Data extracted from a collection
◆ ◆ ◆ ◆
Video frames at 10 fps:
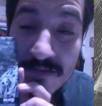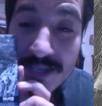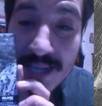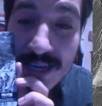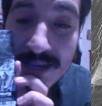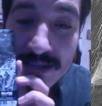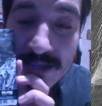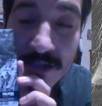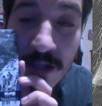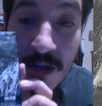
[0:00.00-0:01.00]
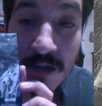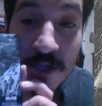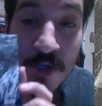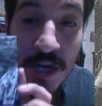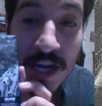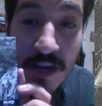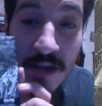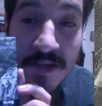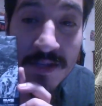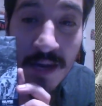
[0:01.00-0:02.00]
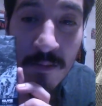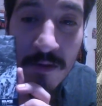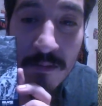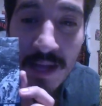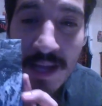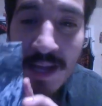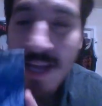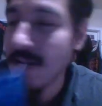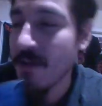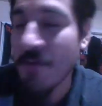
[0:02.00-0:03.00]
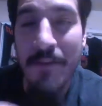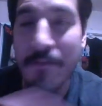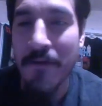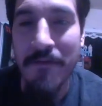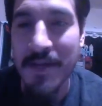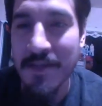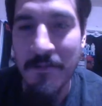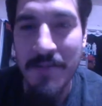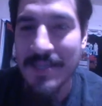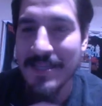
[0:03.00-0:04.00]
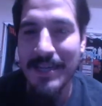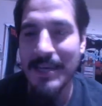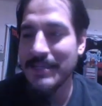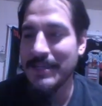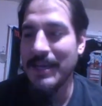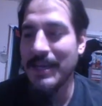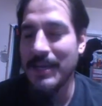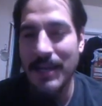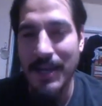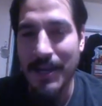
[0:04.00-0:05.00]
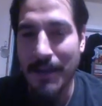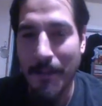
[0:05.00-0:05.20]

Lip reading: Snakes is the longest track on this album, then it'll be perfect. It'll be a 10 out of 10, like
◆ ◆ ◆ ◆
Work to complete:
Please set down only the lines from the one containing "[0:03.00-0:04.00]" through the end of the entries, exactly as they stand, both ends included and with no pictures.

Answer box:
[0:03.00-0:04.00]
[0:04.00-0:05.00]
[0:05.00-0:05.20]

Lip reading: Snakes is the longest track on this album, then it'll be perfect. It'll be a 10 out of 10, like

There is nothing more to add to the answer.